_Exercise description_
The reply should consist solely of the lines from the one with "[0:08.40-0:09.45]" through the final line of the listing, copied exactly, with no pictures.
Content starts
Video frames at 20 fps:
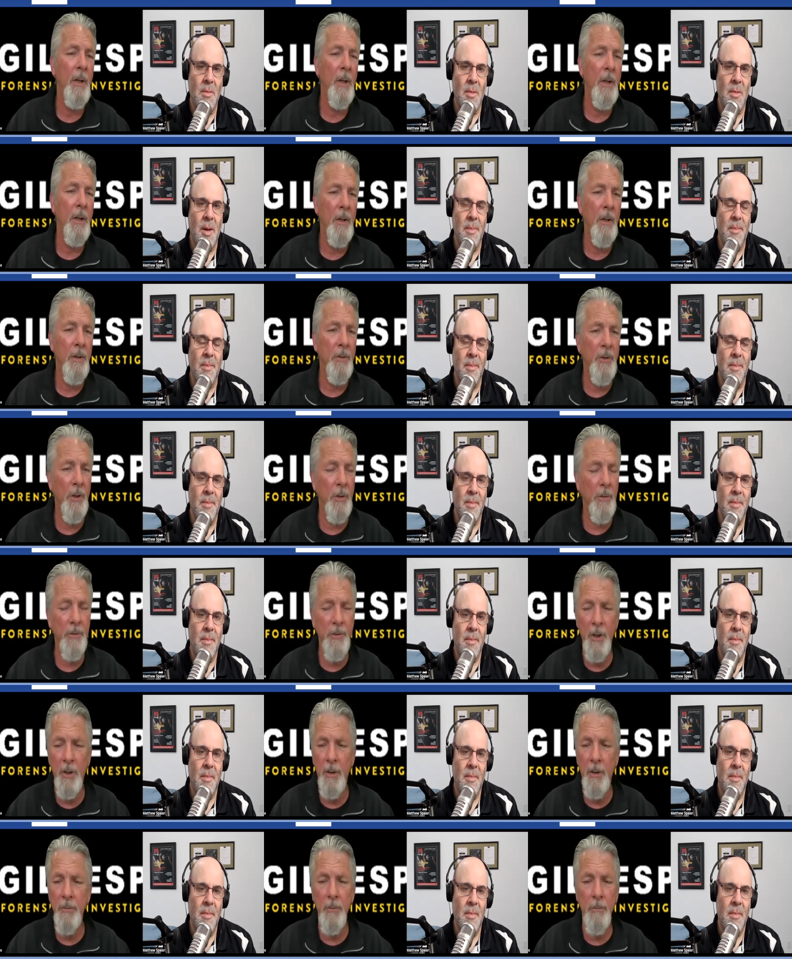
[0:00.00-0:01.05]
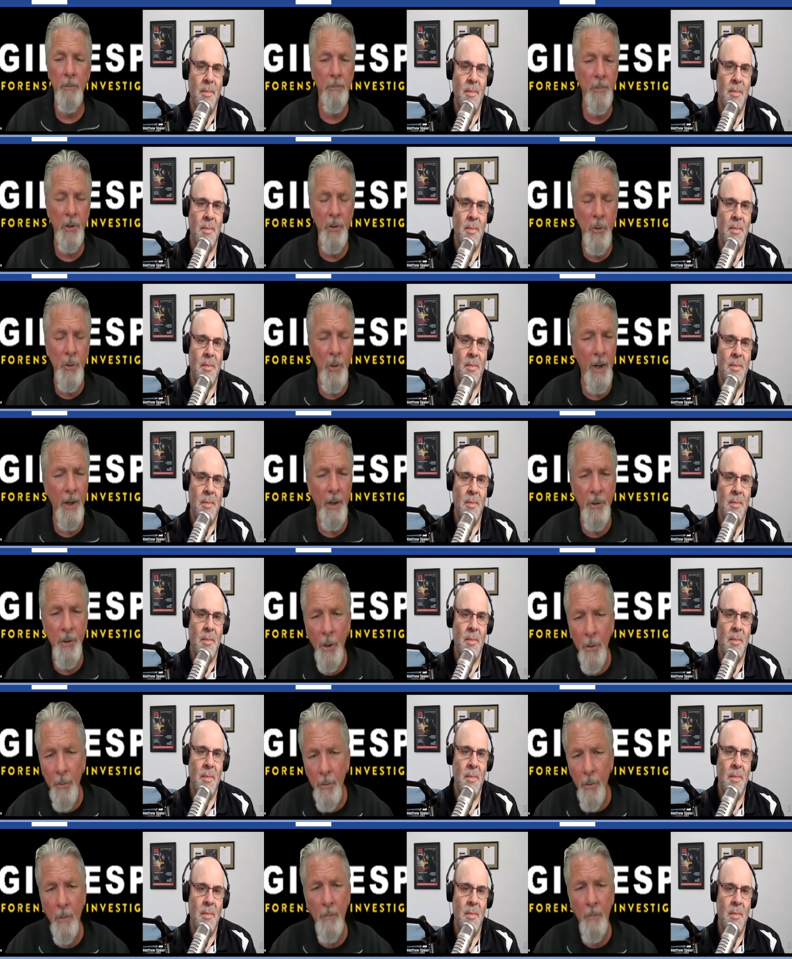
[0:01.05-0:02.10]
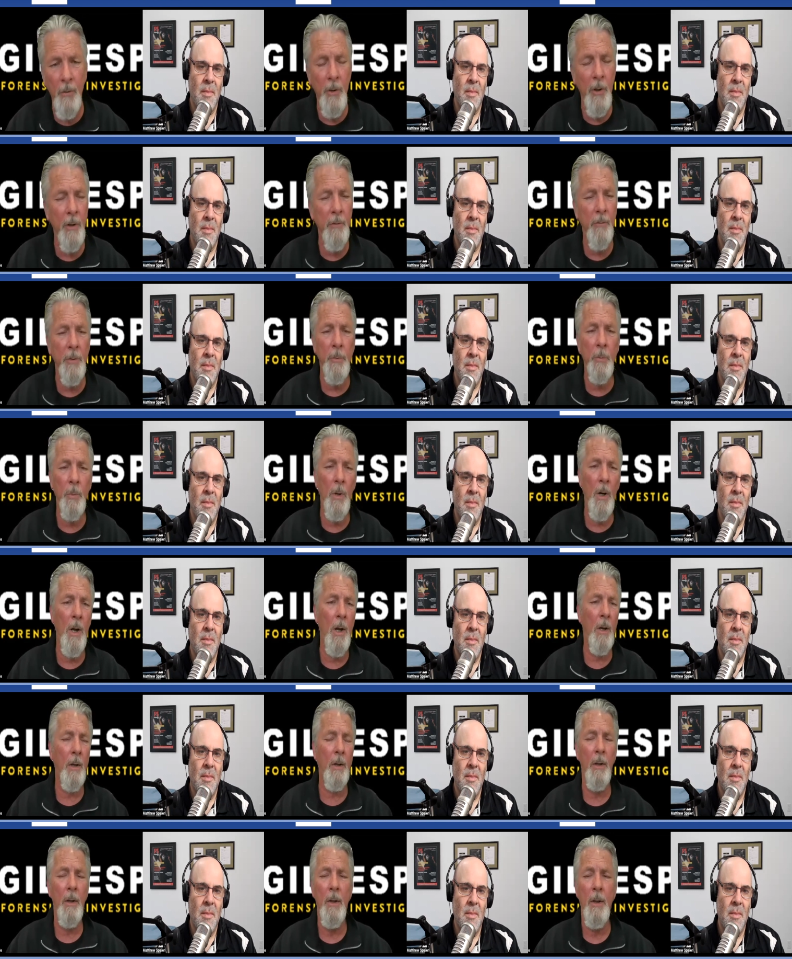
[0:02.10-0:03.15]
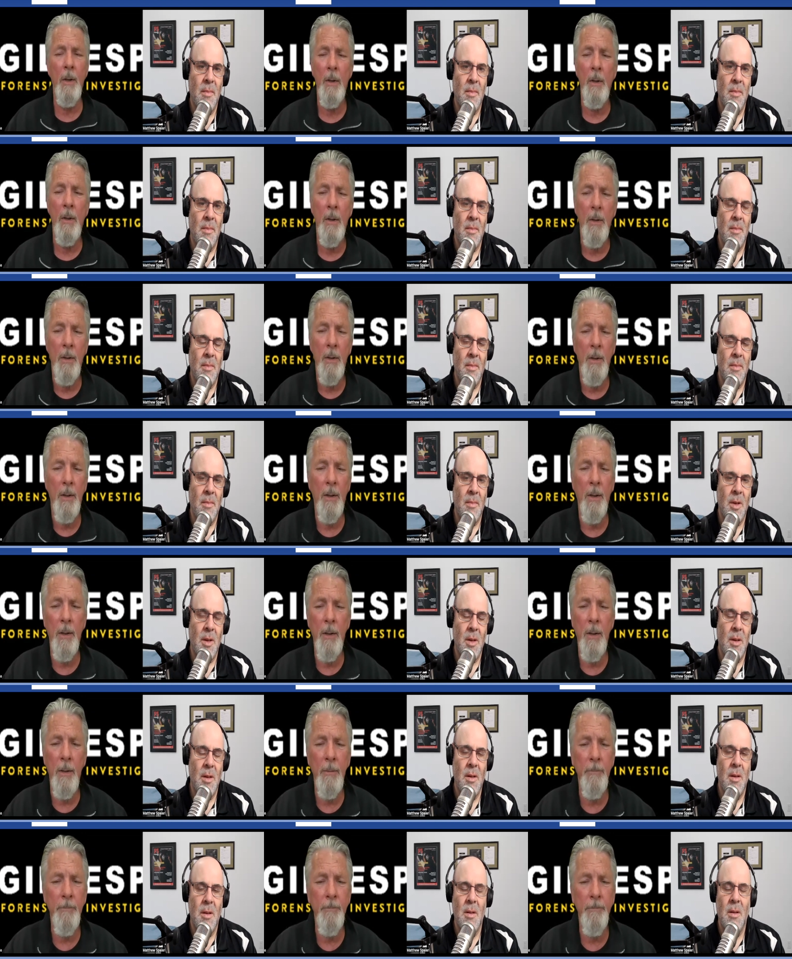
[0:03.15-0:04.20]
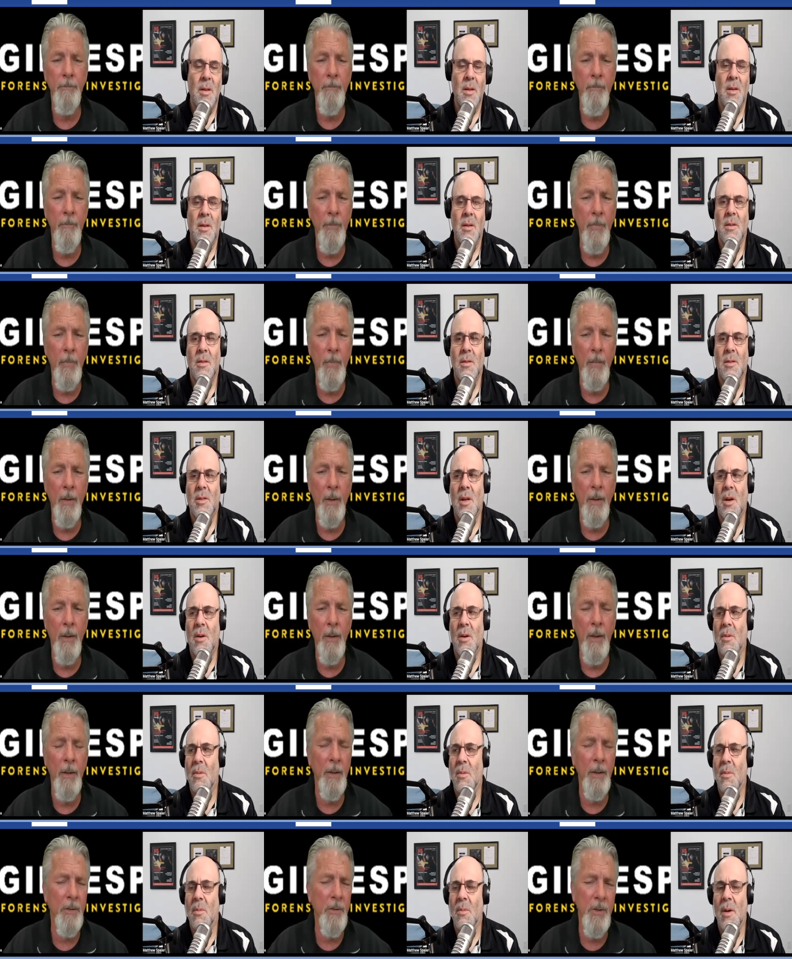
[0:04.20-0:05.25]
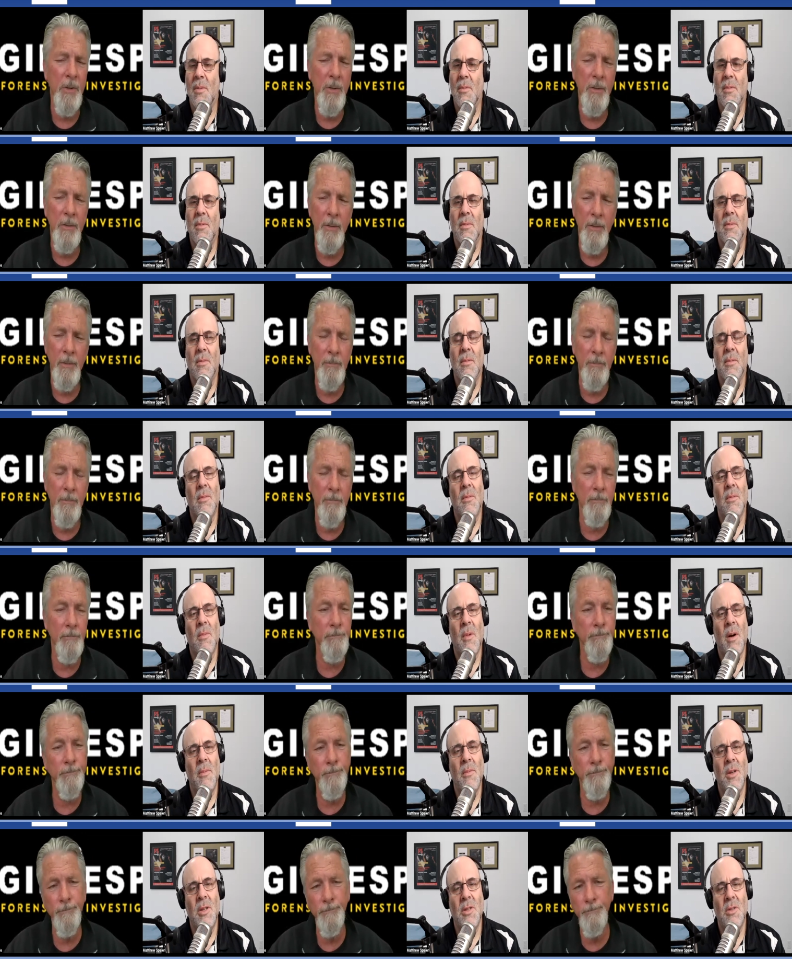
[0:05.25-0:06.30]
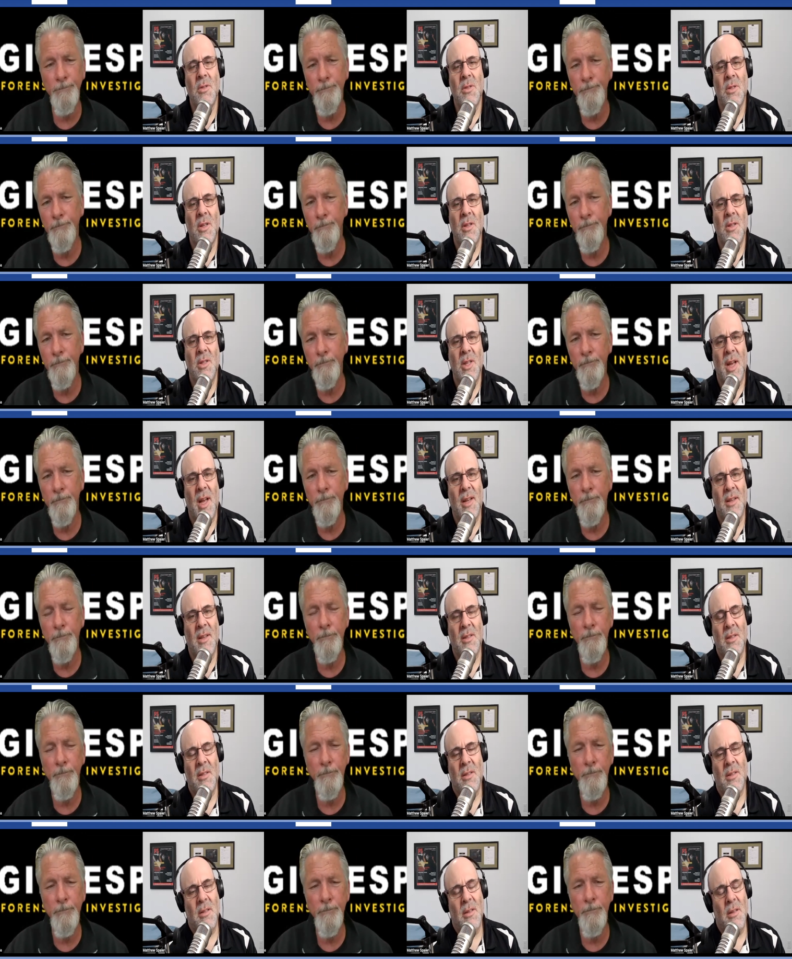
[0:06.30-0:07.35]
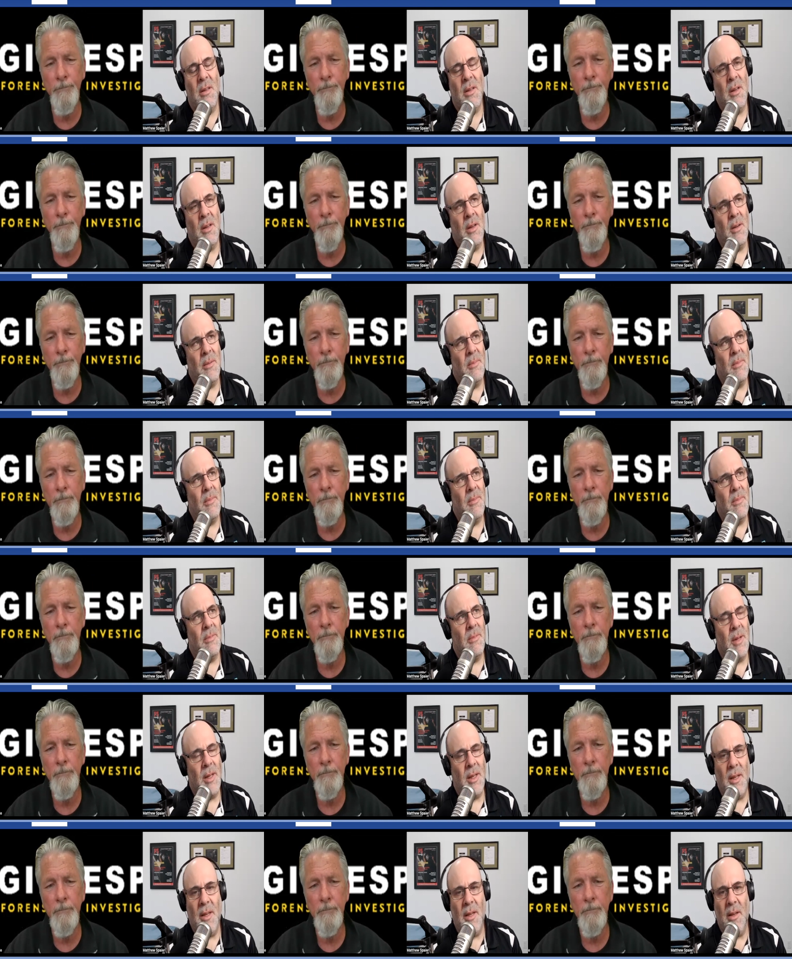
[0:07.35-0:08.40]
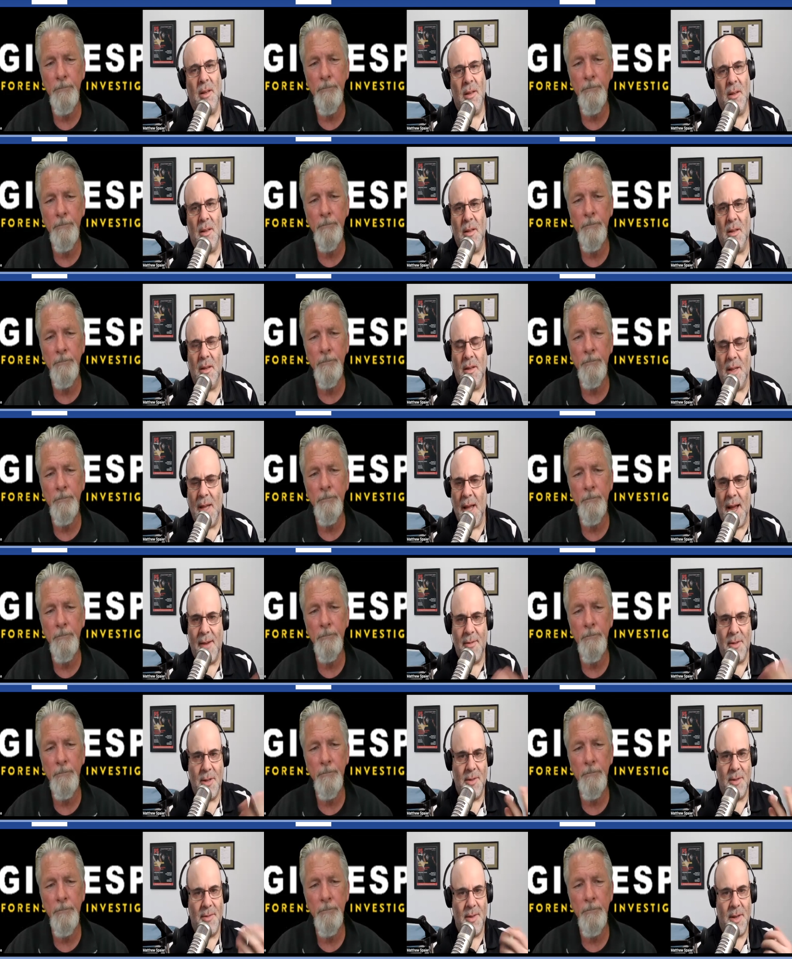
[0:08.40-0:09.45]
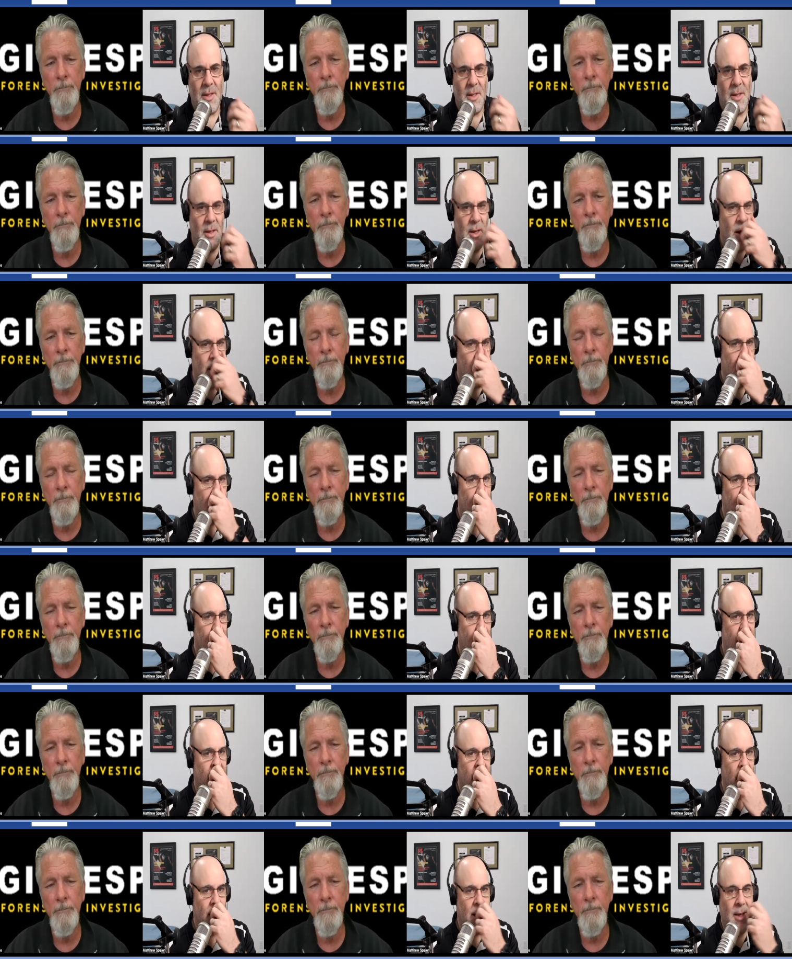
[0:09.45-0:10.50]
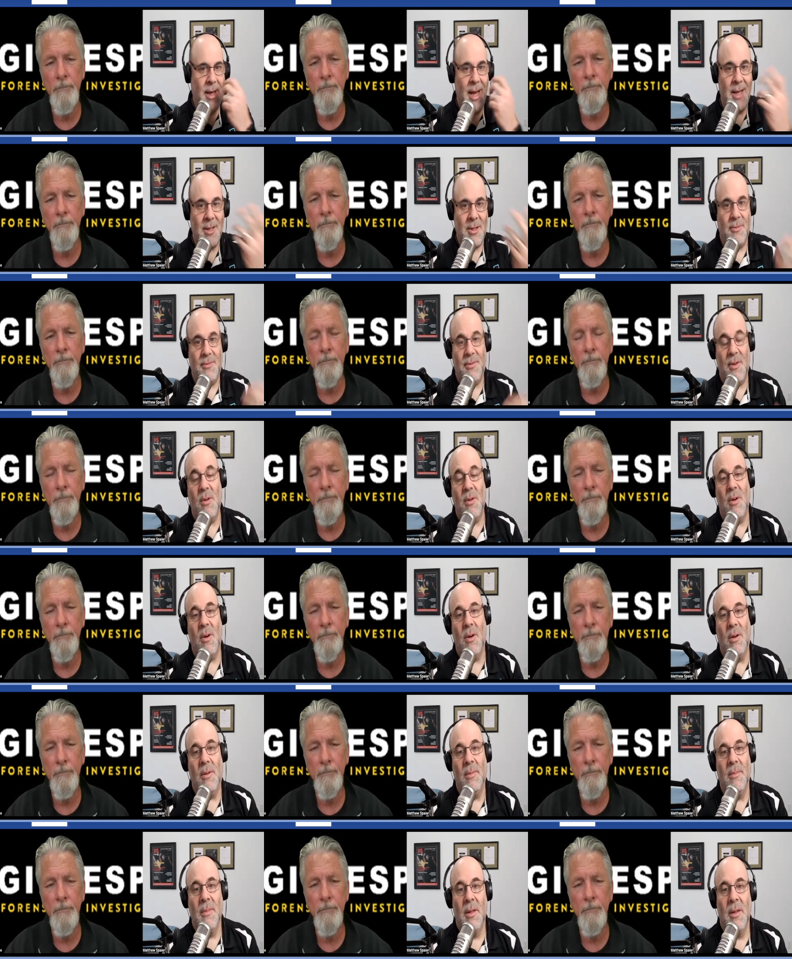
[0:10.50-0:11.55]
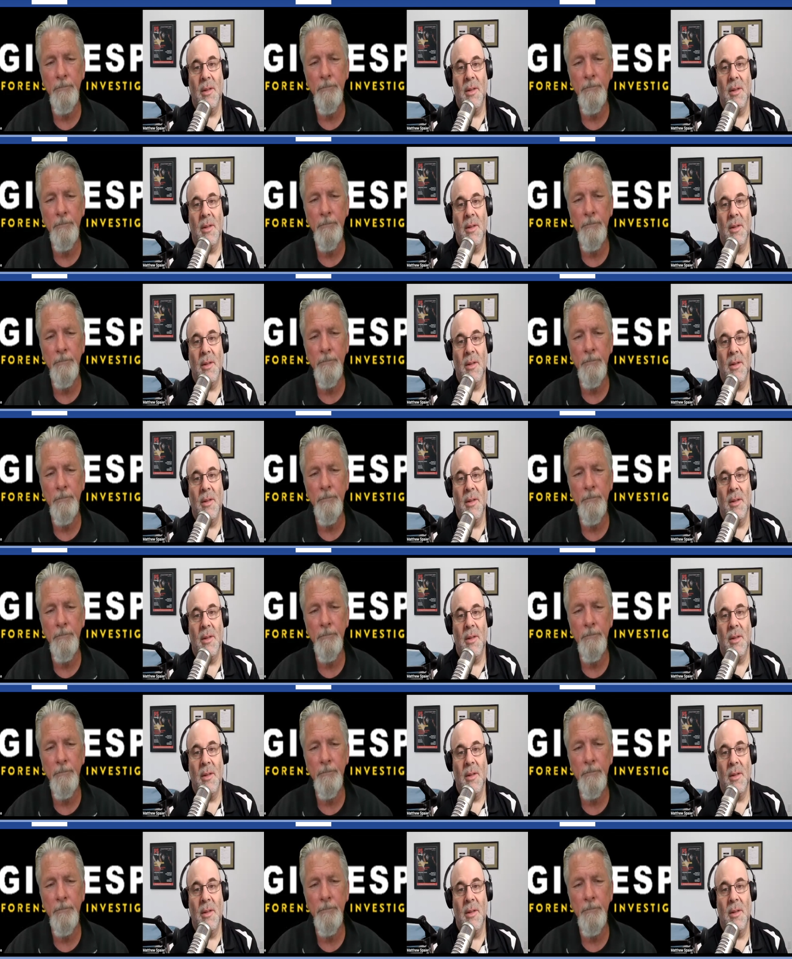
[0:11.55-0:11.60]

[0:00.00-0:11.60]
Speaker 1: right. to to to try to turn over every rock. Um, so and what, it's
Speaker 2: what would you suggest, um, like the, the the average investigator that that gets a phone call?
Content ends
_Response below_
[0:08.40-0:09.45]
[0:09.45-0:10.50]
[0:10.50-0:11.55]
[0:11.55-0:11.60]

[0:00.00-0:11.60]
Speaker 1: right. to to to try to turn over every rock. Um, so and what, it's
Speaker 2: what would you suggest, um, like the, the the average investigator that that gets a phone call?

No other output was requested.